Reputation: 861
I have a feature frame with just 1 column, named X
which contains float values and a label vector y
with binary classes (1 or 0).
When I do X.isnull().sum()
, it outputs 0
and same is the case with the label vector. But when I try to index X
inside the KFold loop like this:
acc = []
for train_ind, test_ind in kf.split(X):
X_train, X_test = X[train_ind], X[test_ind]
y_train, y_test = y[train_ind], y[test_ind]
dtree.fit(X_train, y_train)
acc.append(accuracy_score(y_test, dtree.predict(X_test)))
print(acc)
print(np.array(acc).mean())
it outputs an error saying Input contains NaN, infinity or a value too large for dtype('float32').

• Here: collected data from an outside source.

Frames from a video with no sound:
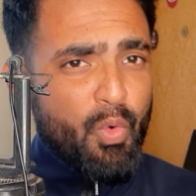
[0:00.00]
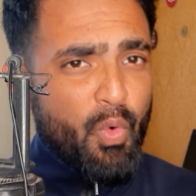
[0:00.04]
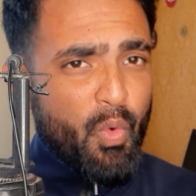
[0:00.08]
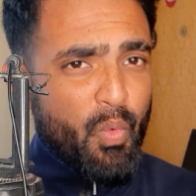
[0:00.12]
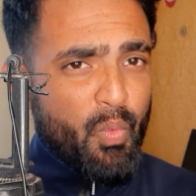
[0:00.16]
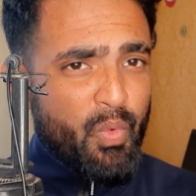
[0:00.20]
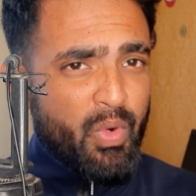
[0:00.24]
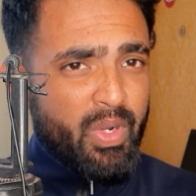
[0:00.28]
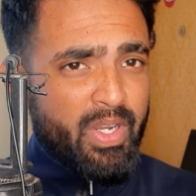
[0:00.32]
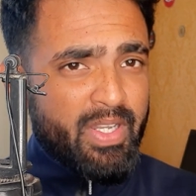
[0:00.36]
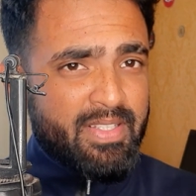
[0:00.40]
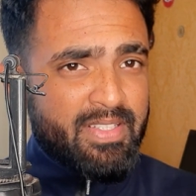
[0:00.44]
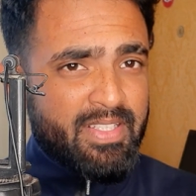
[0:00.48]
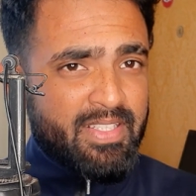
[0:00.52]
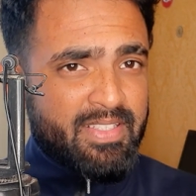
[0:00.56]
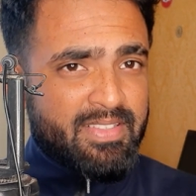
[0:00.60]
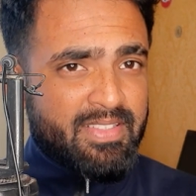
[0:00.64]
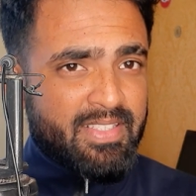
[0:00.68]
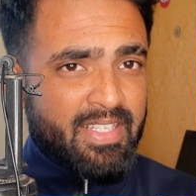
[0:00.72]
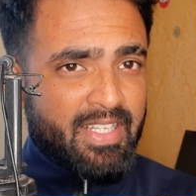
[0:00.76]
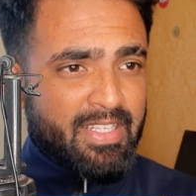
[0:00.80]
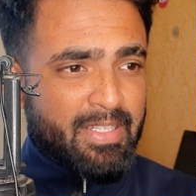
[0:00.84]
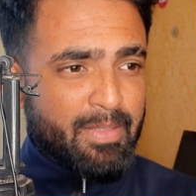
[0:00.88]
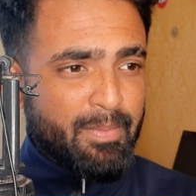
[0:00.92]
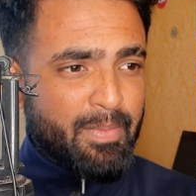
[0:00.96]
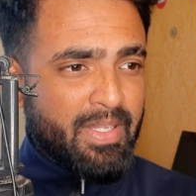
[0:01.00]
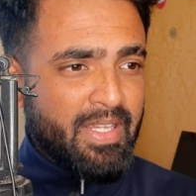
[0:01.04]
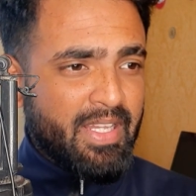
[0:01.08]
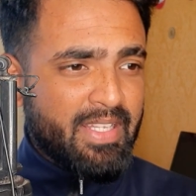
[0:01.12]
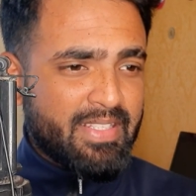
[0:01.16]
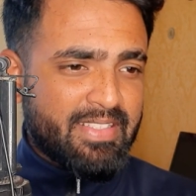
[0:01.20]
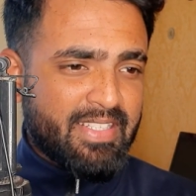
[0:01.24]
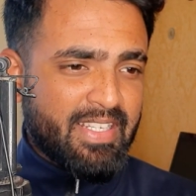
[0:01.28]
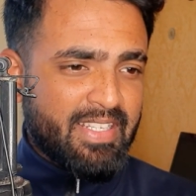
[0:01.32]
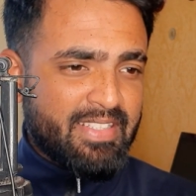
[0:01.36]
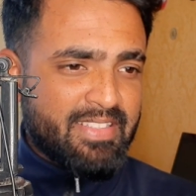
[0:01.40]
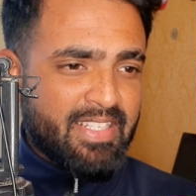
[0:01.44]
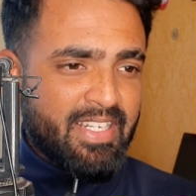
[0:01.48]
ஒவ்வொரு டிஸ்ட்ரிக்ஸ்க்கு ஏற்ற மாதிரி
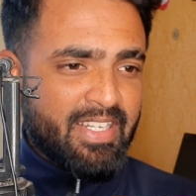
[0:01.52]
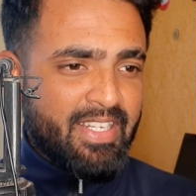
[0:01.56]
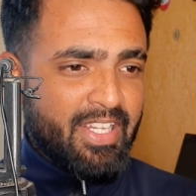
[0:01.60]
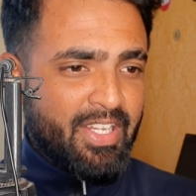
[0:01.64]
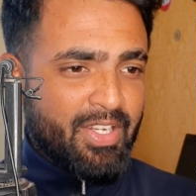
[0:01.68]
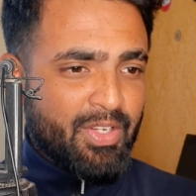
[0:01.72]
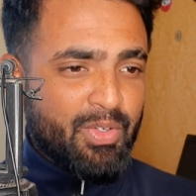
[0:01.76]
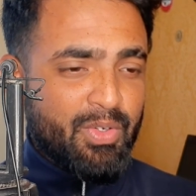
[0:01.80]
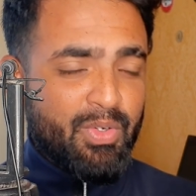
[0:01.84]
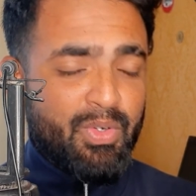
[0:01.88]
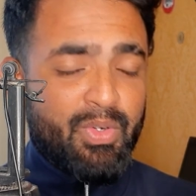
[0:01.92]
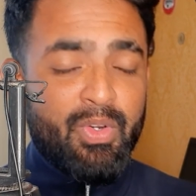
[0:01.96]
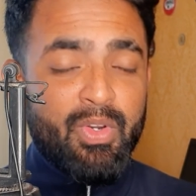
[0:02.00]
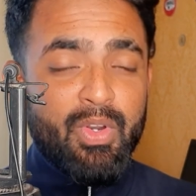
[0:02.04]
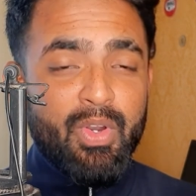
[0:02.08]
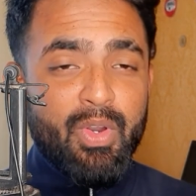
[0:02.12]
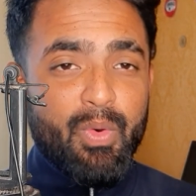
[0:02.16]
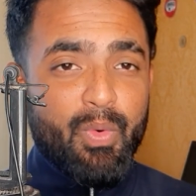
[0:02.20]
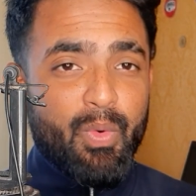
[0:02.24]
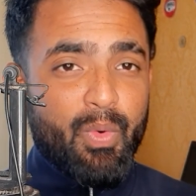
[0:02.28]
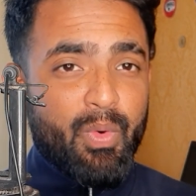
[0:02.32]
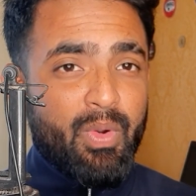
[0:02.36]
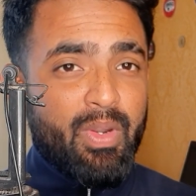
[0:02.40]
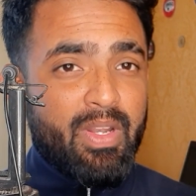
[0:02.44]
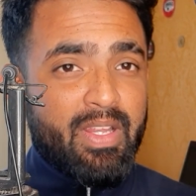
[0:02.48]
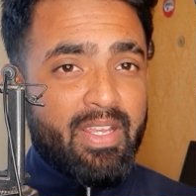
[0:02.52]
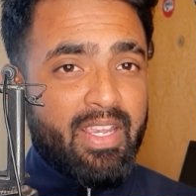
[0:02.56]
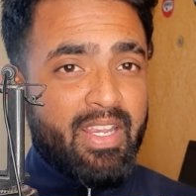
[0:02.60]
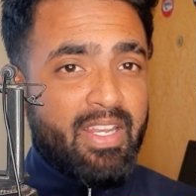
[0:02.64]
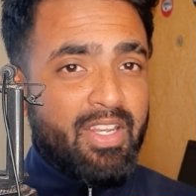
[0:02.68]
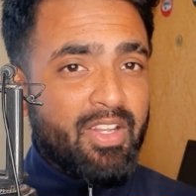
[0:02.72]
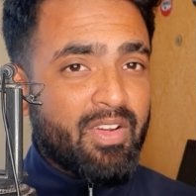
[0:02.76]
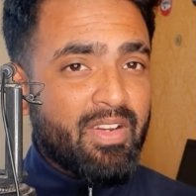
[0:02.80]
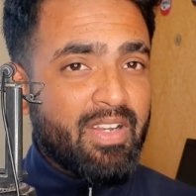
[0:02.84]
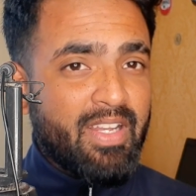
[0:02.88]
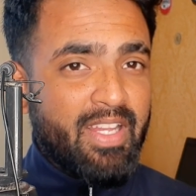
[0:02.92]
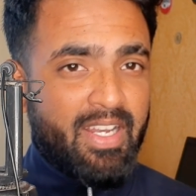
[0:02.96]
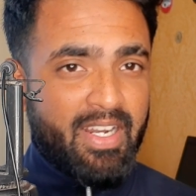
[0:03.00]
அது சேஞ்ச் ஆகிட்டே இருக்கும் உங்களுக்கு
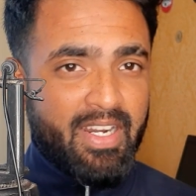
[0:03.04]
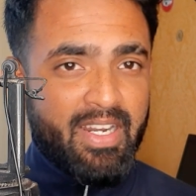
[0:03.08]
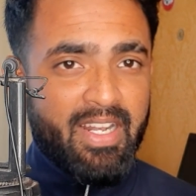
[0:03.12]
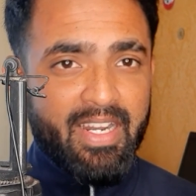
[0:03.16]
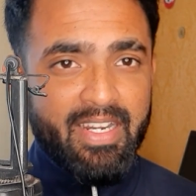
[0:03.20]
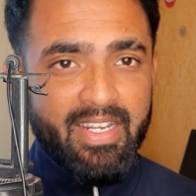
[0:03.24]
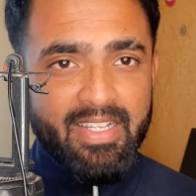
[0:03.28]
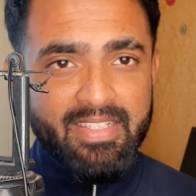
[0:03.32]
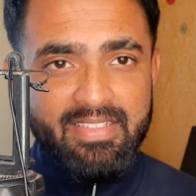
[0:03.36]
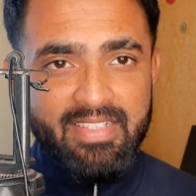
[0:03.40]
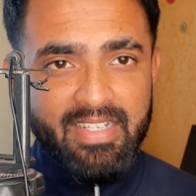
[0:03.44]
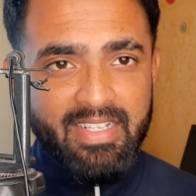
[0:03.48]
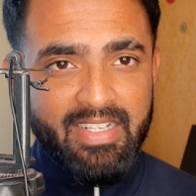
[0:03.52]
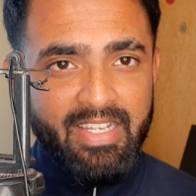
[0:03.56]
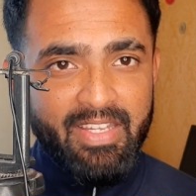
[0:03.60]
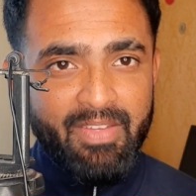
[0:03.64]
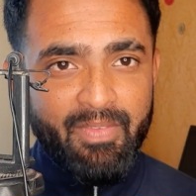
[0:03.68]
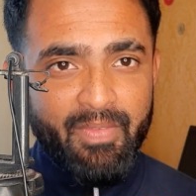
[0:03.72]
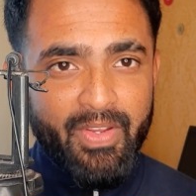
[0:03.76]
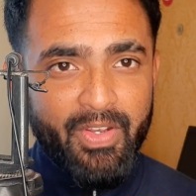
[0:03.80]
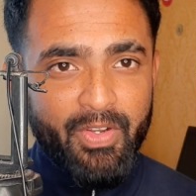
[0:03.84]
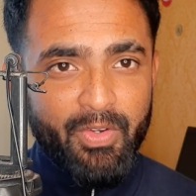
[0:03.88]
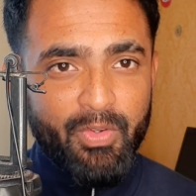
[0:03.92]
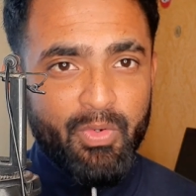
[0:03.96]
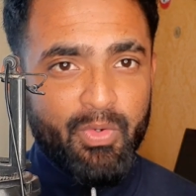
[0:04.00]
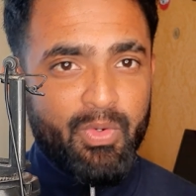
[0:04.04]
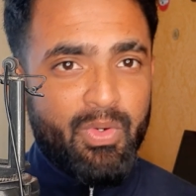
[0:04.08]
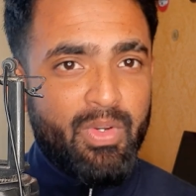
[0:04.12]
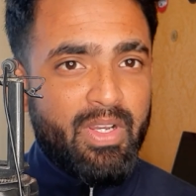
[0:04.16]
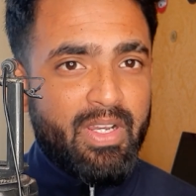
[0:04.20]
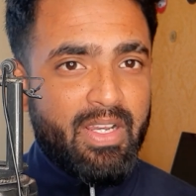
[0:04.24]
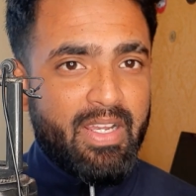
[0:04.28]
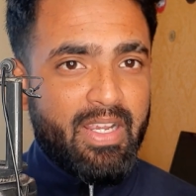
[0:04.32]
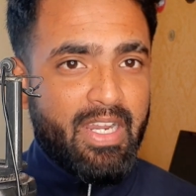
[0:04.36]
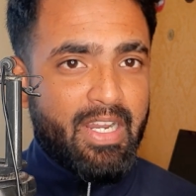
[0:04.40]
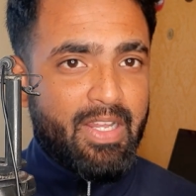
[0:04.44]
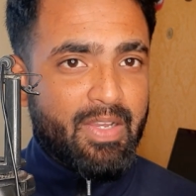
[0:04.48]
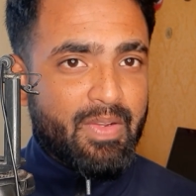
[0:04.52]
இன்னும் கிளியரான அண்டர்ஸ்டாண்டிங் வேணும்
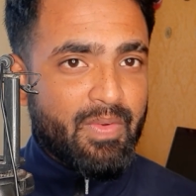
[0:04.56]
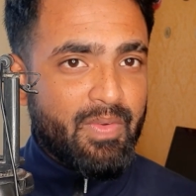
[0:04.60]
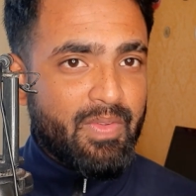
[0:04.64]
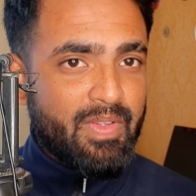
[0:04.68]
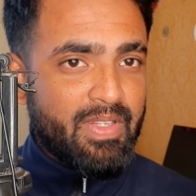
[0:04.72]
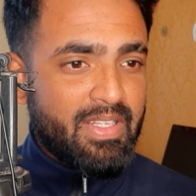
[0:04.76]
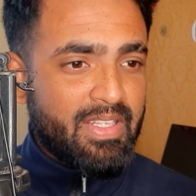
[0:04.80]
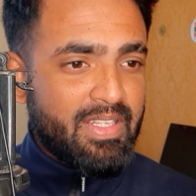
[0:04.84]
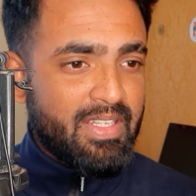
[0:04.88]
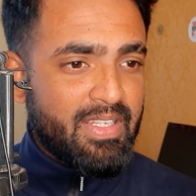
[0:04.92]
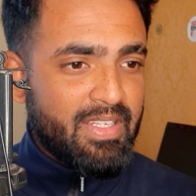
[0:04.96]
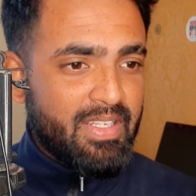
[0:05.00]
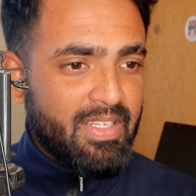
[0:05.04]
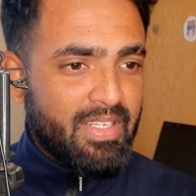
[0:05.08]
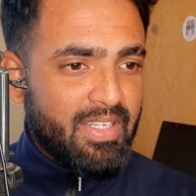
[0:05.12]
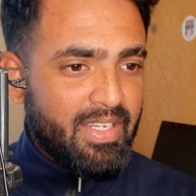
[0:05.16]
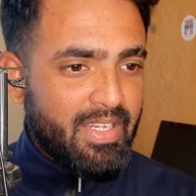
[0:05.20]
எனக்கு வந்து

and when I do X_train.insull().sum()
, it outputs 2. That means it is generating 2 nan values on indexing. Is my indexing correct for the feature and label vectors?
Upvotes: 2
Views: 1418
Reputation: 1
According to what @Utkarsh Sah mentioned, the problem is some missing indices in y data frame. Reset the indices before using the y dataframe:
y=y.reset_index(drop=True)
Upvotes: -1
Reputation: 301
Not sure if this is the case but I believe some indices are missing in y dataframe. Try resetting it before running the loop:
y.reset_index(drop=True)
Upvotes: 2